American
voters in “flaky” States are viewing the failed drug prohibition like the
Prohibition of alcohol from 1920 to 1933. The passage of the Prohibition Act
(18th Amendment) resulted in a windfall opportunity for organized
crime to provide alcohol on the black market. Citizens also continued to
distill their own alcohol and sell it locally.
Alcohol
had been widely used in the US from its beginning. It was produced by US
farmers since the 1600s. Patent medicines were mostly alcohol. Our drinking water wasn’t reliably clean in
cities until we began to disinfect it in 1908. Water treatment and chlorination
plants were built across the US over the next 2 decades and typhoid fever was
brought under control.
The US
and Mexico share a problem and that is Drug Cartels. In Mexico, drug cartels pose an existential
threat. Drug money provides cash to these cartels to bribe local officials and
maintain an army of killers. Public officials who pursue reforms are opposed
and assassinated. In the US, drug cartels are our major source of crime and
addiction. There is a clear path for the US and Mexican government to partner
to eradicate the drug cartels. The question is what will actually work.
Drug
addiction still plagues the US for about 10% of the population. It is difficult
and expensive to treat and lapses are common. But the use of medical marijuana
is spreading to many States. They question now is whether or not to remove
marijuana from the illegal drug list completely. But more potent marijuana is
being developed.
The US is
unique in its insistence on personal freedom and must approach issues like
addiction mitigation seriously. We love to have productive people in the US and
many of the people we like are obsessive/compulsive. They are productive, fast,
driven and prone to addictions.
Our
observations of marijuana users suggests that they are destroying their brain
cells. It’s easy to spot when their school grades drop. Later clues occur when they are evicted from
their apartments or have their automobiles repossessed.
There are
no easy answers. If we legalize
marijuana, the drug cartels will push the harder drugs. If we leave US citizens to their own devices,
many of them will suffer the consequences.
The
question that needs to be answered is about responsibility.
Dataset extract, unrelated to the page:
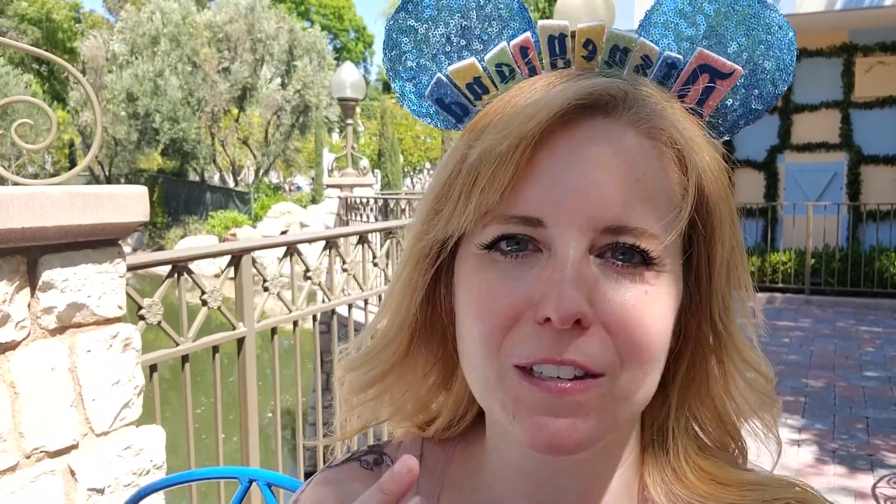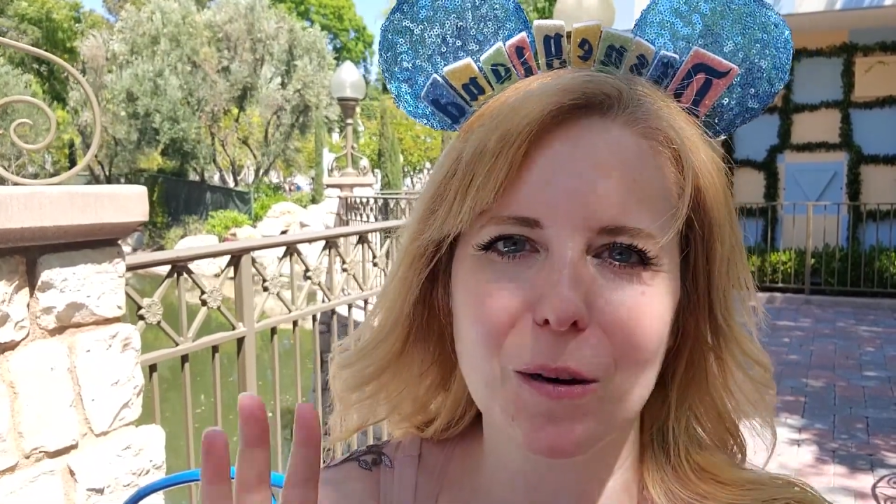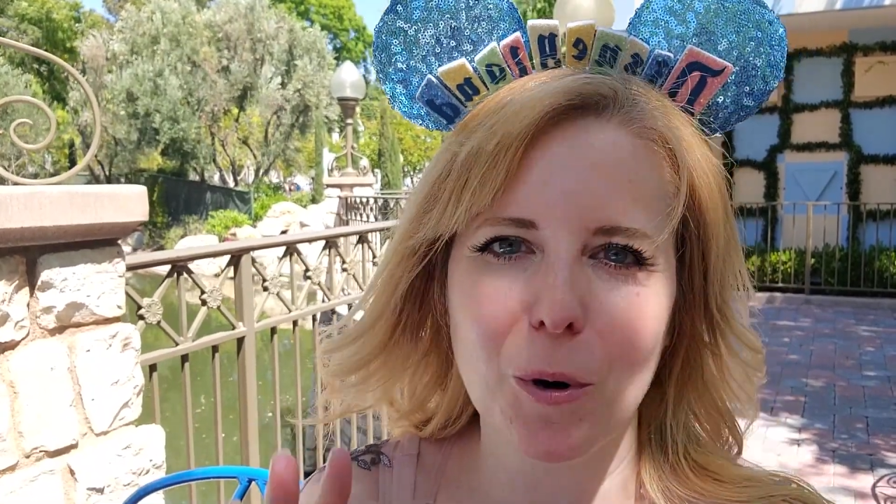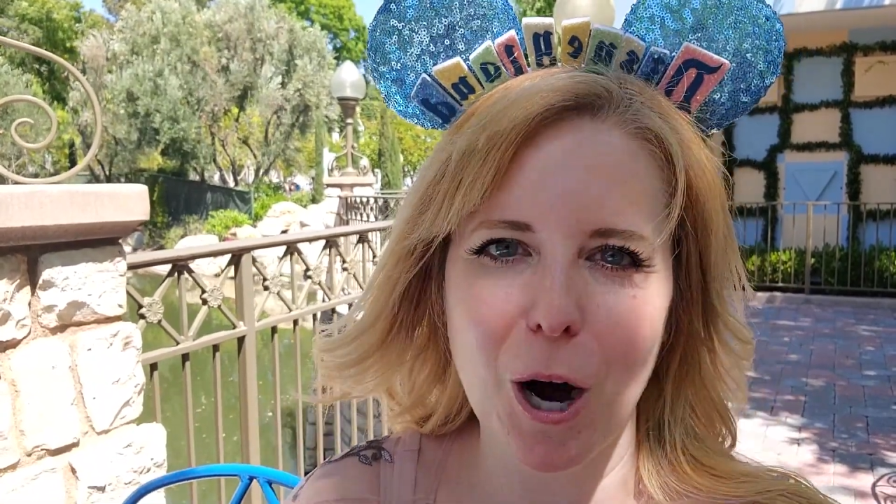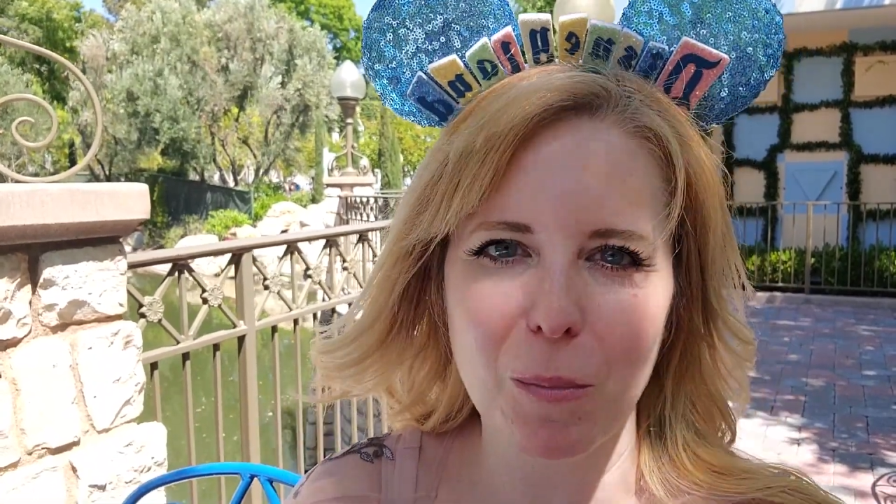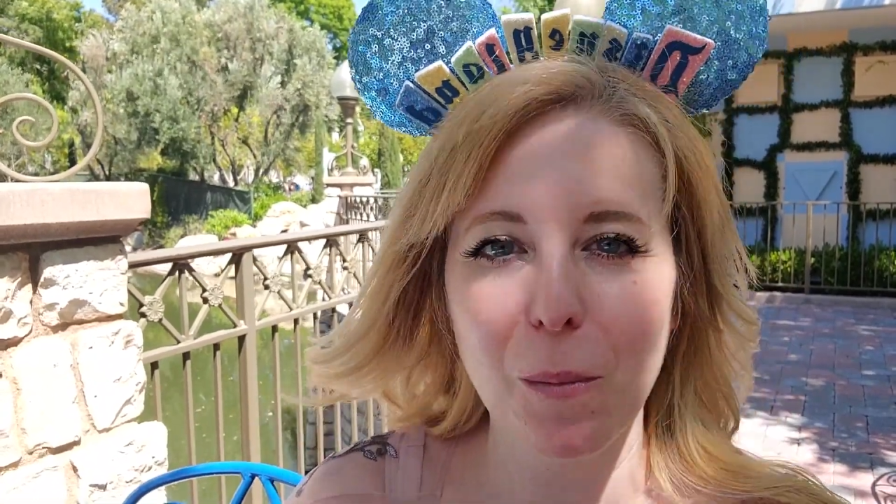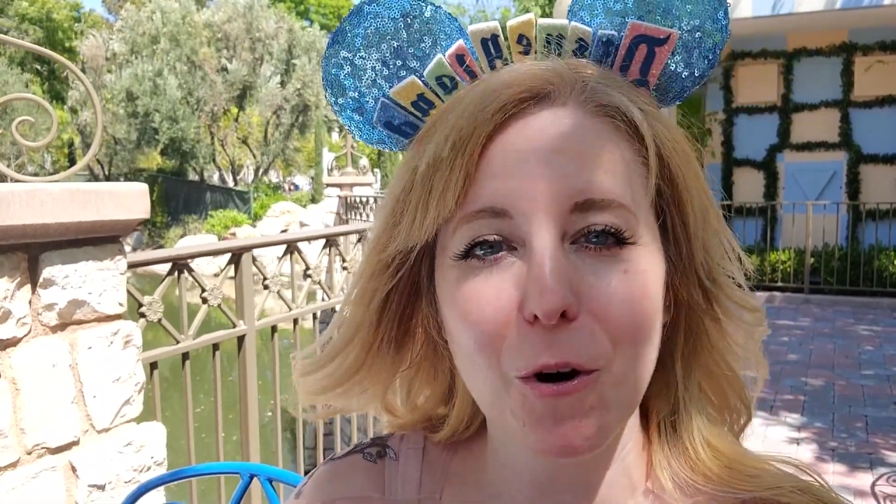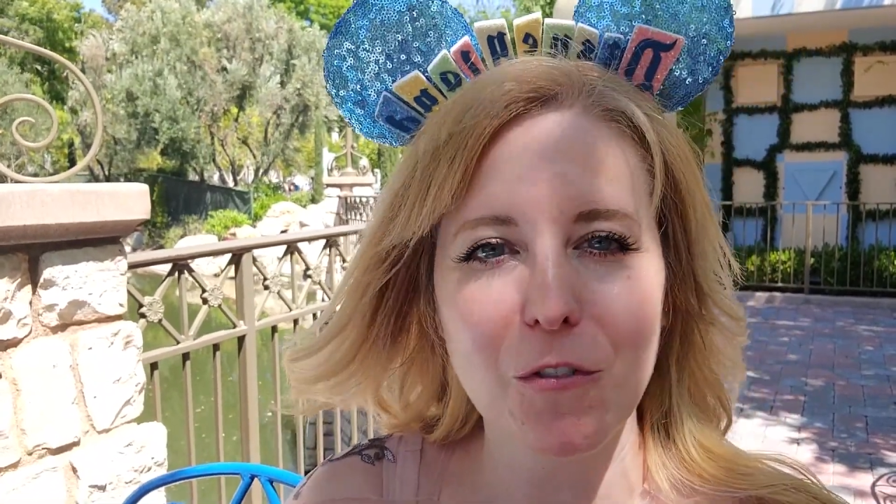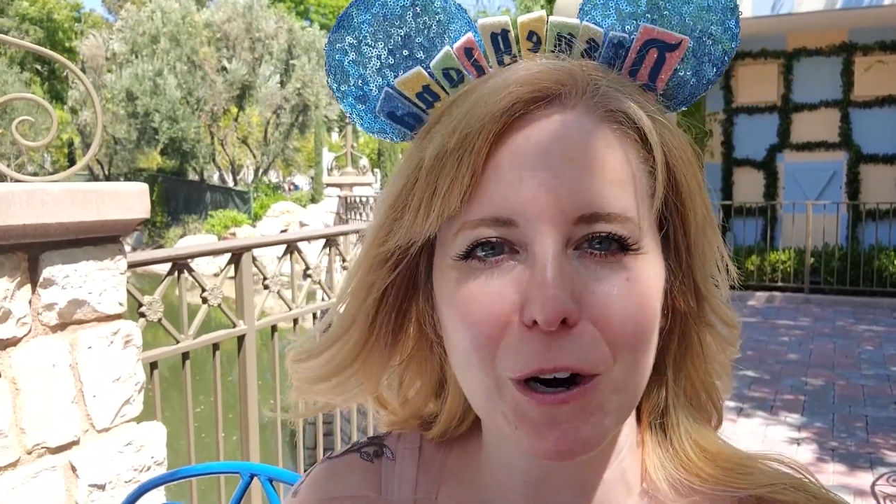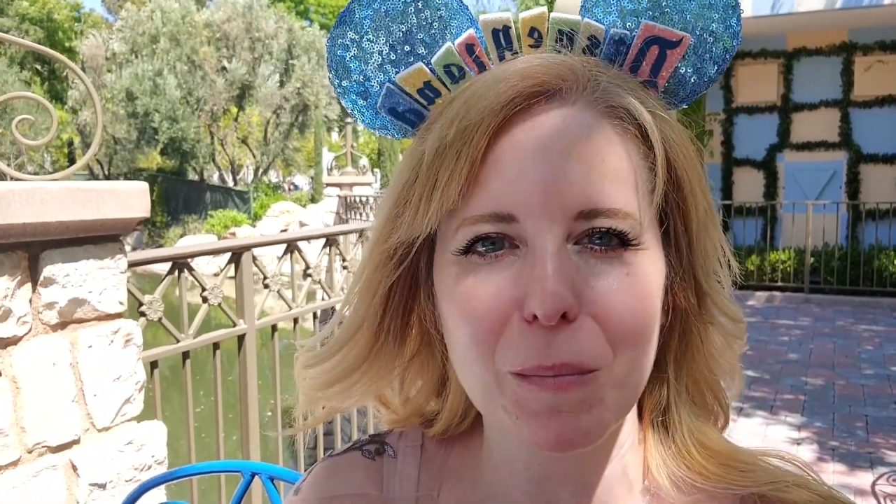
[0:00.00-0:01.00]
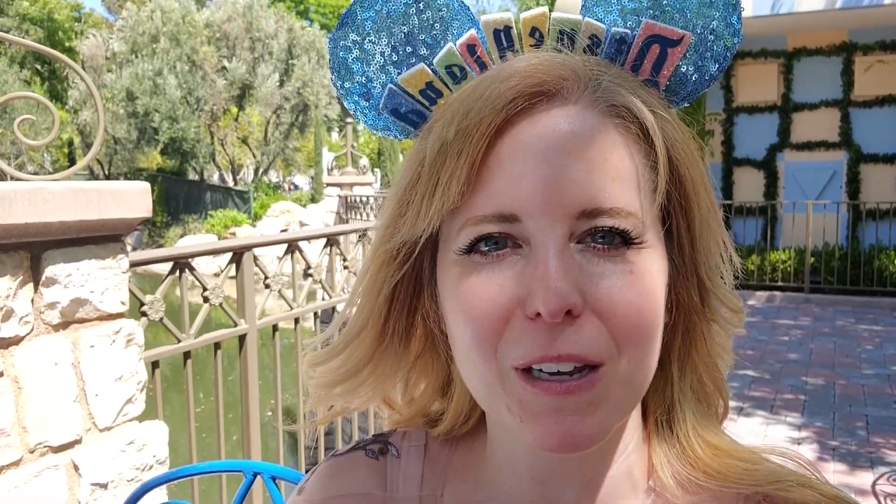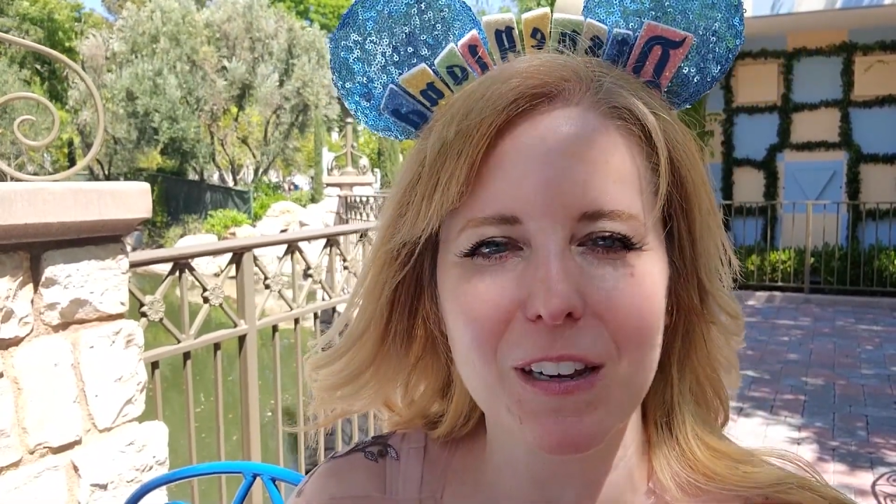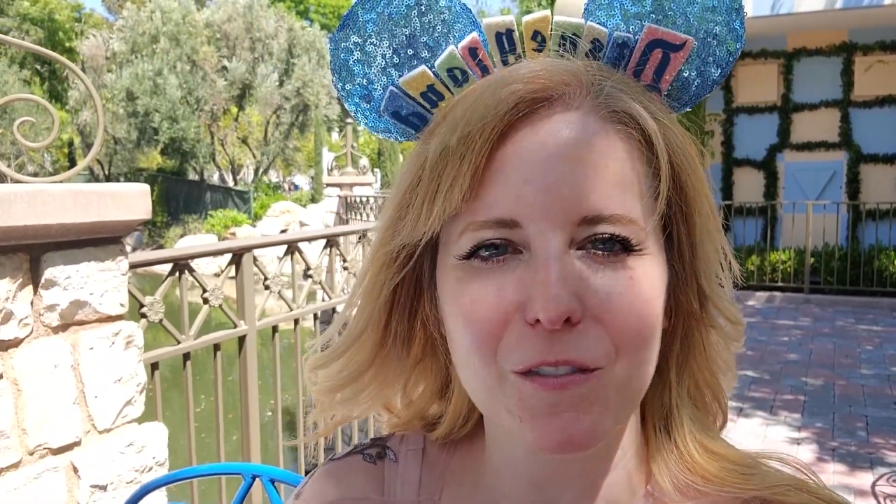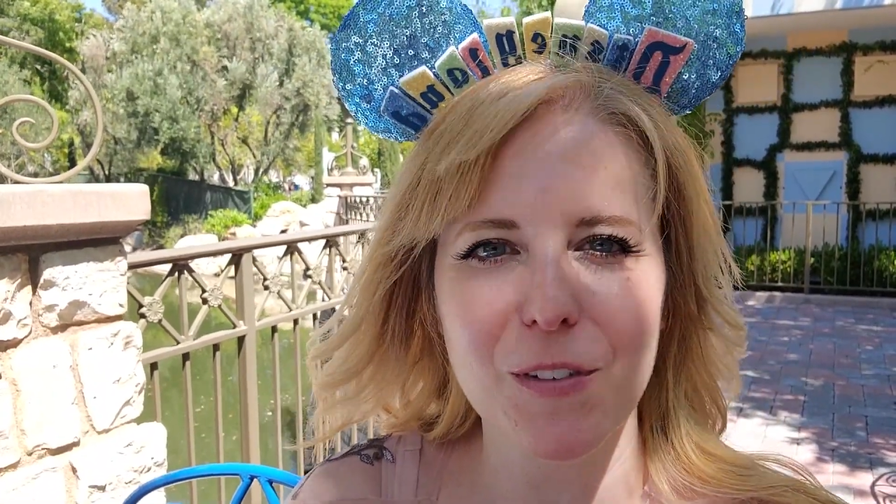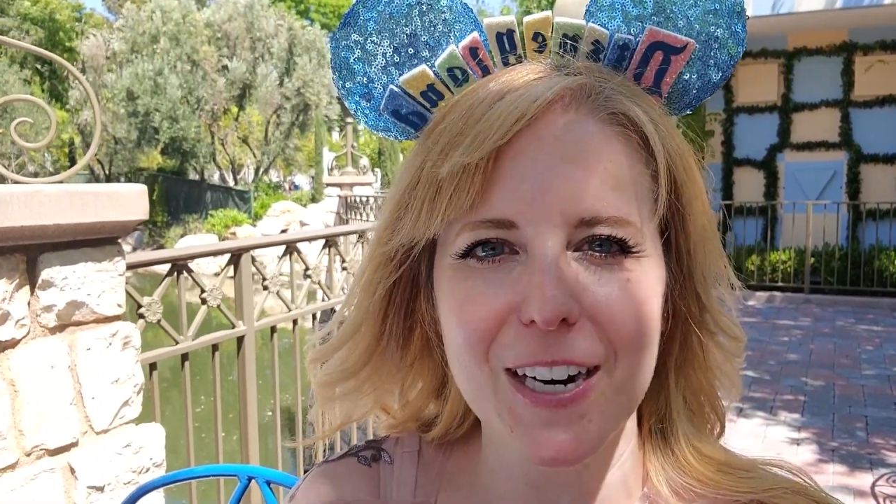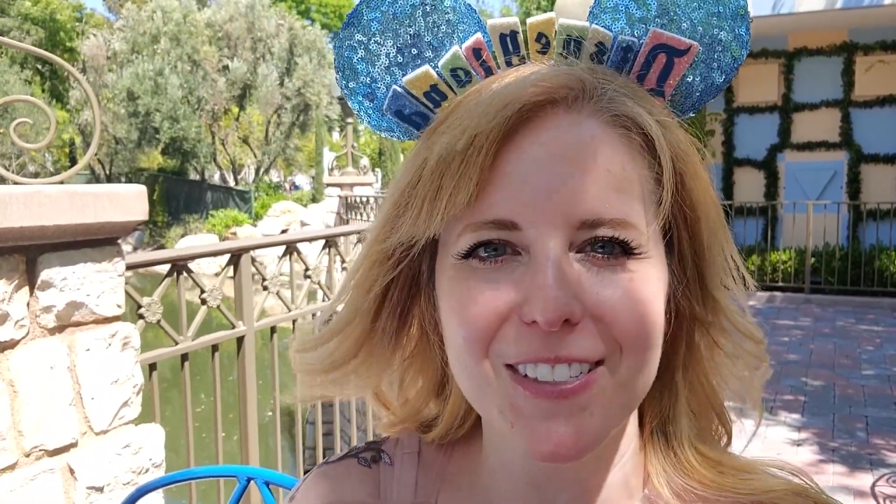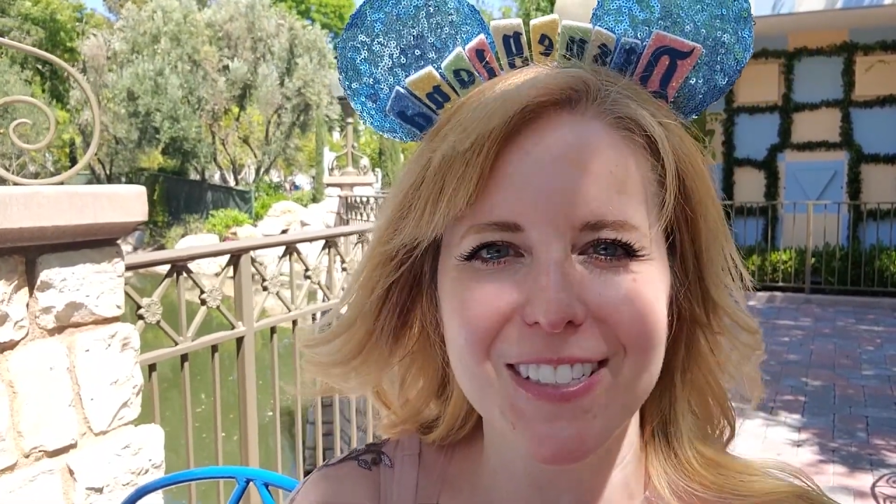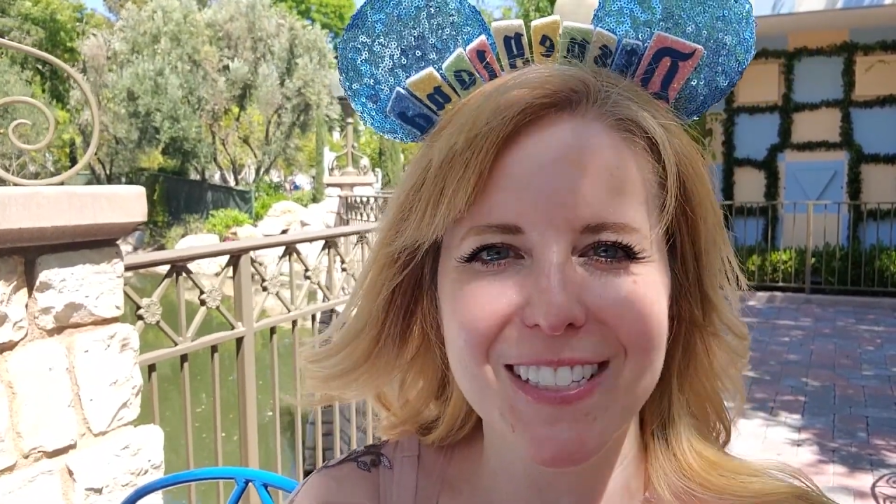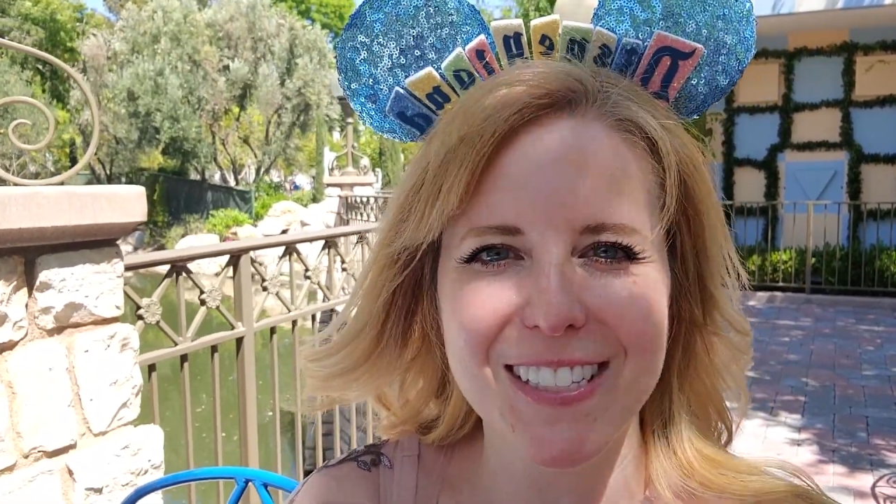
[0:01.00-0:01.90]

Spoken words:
a problem over at Mickey and Friends.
Are individuals
responsible for their actions or is the government responsible. I would say that the individual is
responsible. The government is responsible for roads, bridges, water treatment,
sanitary sewers and protecting our freedom. They are not responsible for our
mistakes. We are responsible. Our parents are also responsible to warn us to
avoid drug addiction. Beyond that, the families own their members to the extent
they can.
The
government does have a responsibility to keep the peace and drug cartels are
criminal enterprises. If the US and Mexico can stop drug importation to the US,
Mexico will solve its problem, but US based drug cartels could spring up. The
US needs to control the border to control immigration, so it looks like the
wall will happen. I expect that marijuana use may be left to the States, but
harder drugs will remain illegal. We need to see how this plays out.